Objectifying your own fault is most important

In consultations, I most carefully look at the proof of one's own fault. Closing the distance between the degree of wrong you admit, the degree the other party claims, and the truth between them, using objective materials, is typically where the case begins. By organizing diaries, texts, account transactions, treatment records, and other materials step by step, one can reduce the risk of being evaluated under mutual fault.

Increase and decrease grounds in property division

Cases where the affair itself directly applies to the property-division ratio are typically limited, but asset outflows linked to the affair (transfers or gifts to the other person) typically work as a minus in the contribution evaluation for division. This is a claim that remains alive even where damages are zero.

Practical points on custody and visitation

  • Circumstances exposing children to the affair typically affect the evaluation of the rearing environment
  • Acts that adversely affect the child during visitation are typically reflected in the visitation conditions
  • Apart from the affair, the stability of a parent who has continuously maintained the child's daily schedule is typically weighed more heavily

Checks by stage of proceedings

  • Before drafting the complaint: organize and predict materials on your fault
  • During pleadings: chronological organization, witness-examination strategy
  • During mediation: review settlement terms factoring in the damages-zero risk
  • After judgment: pursue enforcement and asset search in parallel

One-line conclusion

In affair cases, damages are no longer a safety net. Objectifying your own fault and redesigning the case as a whole typically make the largest difference.

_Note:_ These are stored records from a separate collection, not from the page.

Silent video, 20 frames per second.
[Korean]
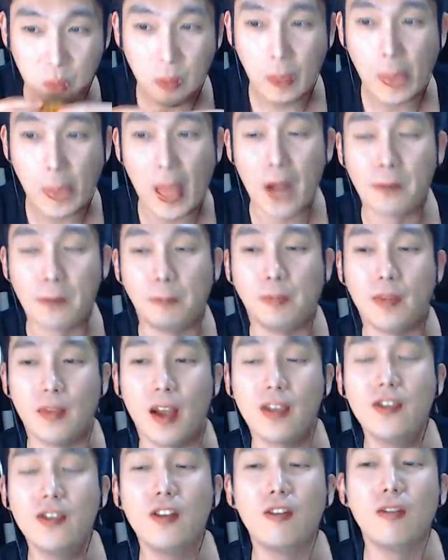음,
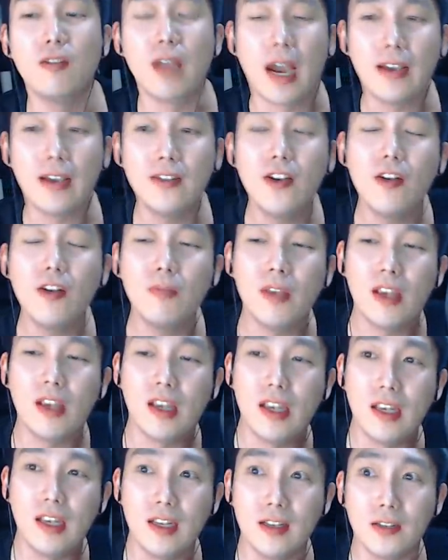양념,
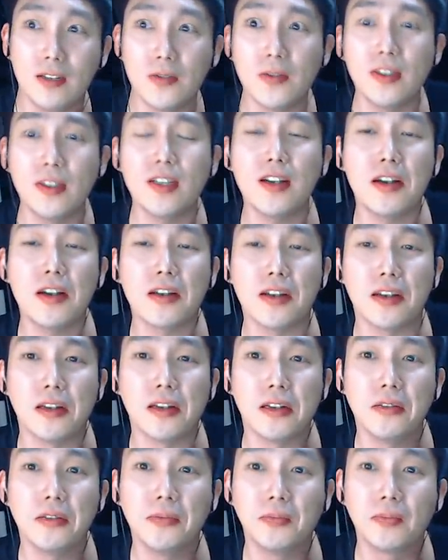양념이
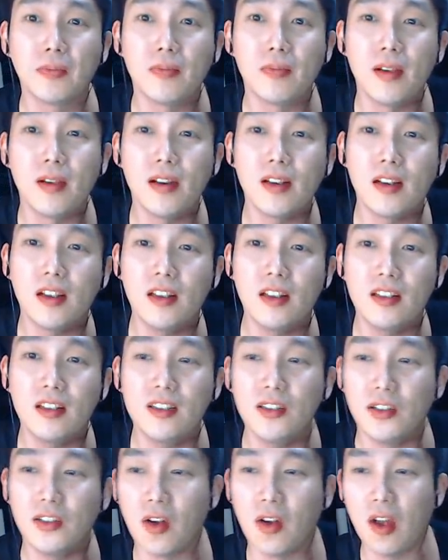솔직하게
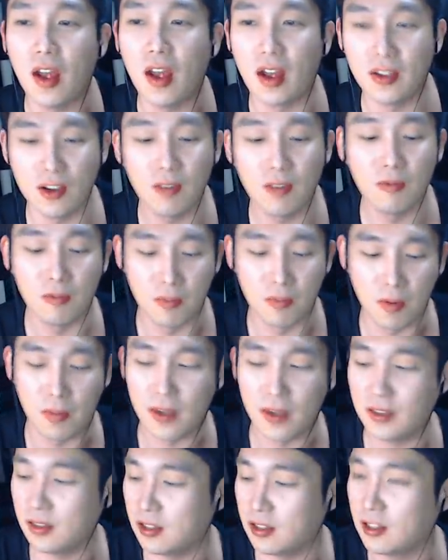페리카나죠. 양념은 뭐
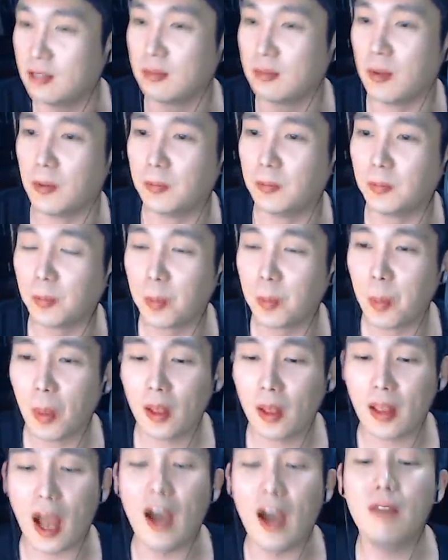베스트는 뭐
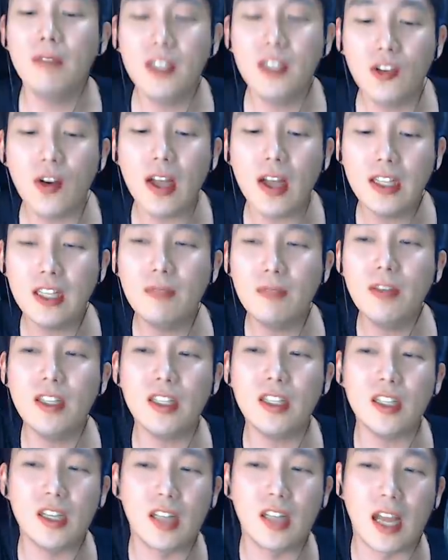다음이
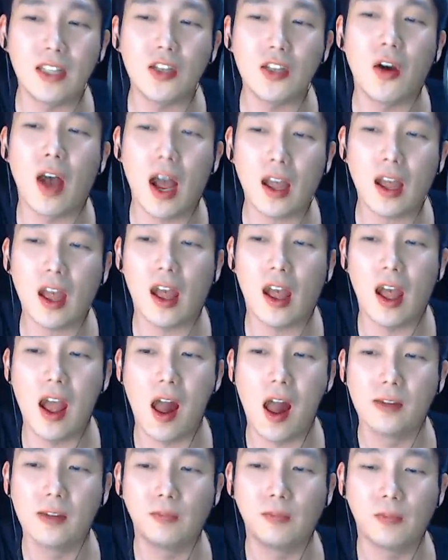저갓집이지
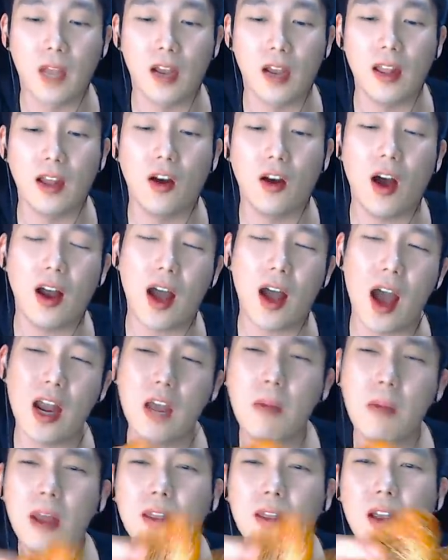냉정하게. 나랑
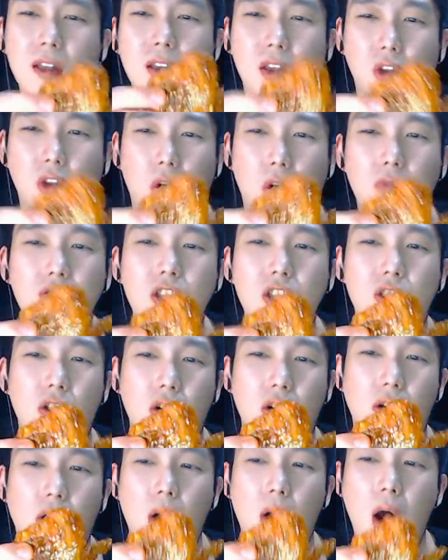카레만 나는 게 너무 싫어
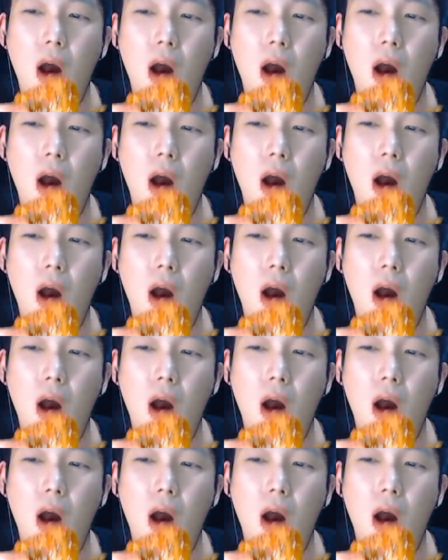이거.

A note for client material preparation

Before consultation, I typically ask clients to bring the following materials. A chronological organization of family schedules and history of disputes, income and expenditure materials for both parties, the child's school and treatment schedule, day-by-day notes on suspected affair. With these materials organized, the risk zones for damages assessment can typically be gauged quickly at the first consultation.

When materials are well organized at the first consultation, the overall case time is typically shortened.


Byline Author and reviewer: attorney Roh Jongeon. Reviewed: 2026-05-30

This article is a column intended to provide general information and does not guarantee any specific case outcome. Conclusions may differ depending on the concrete facts, so if you need legal advice for your circumstances, please consult an attorney.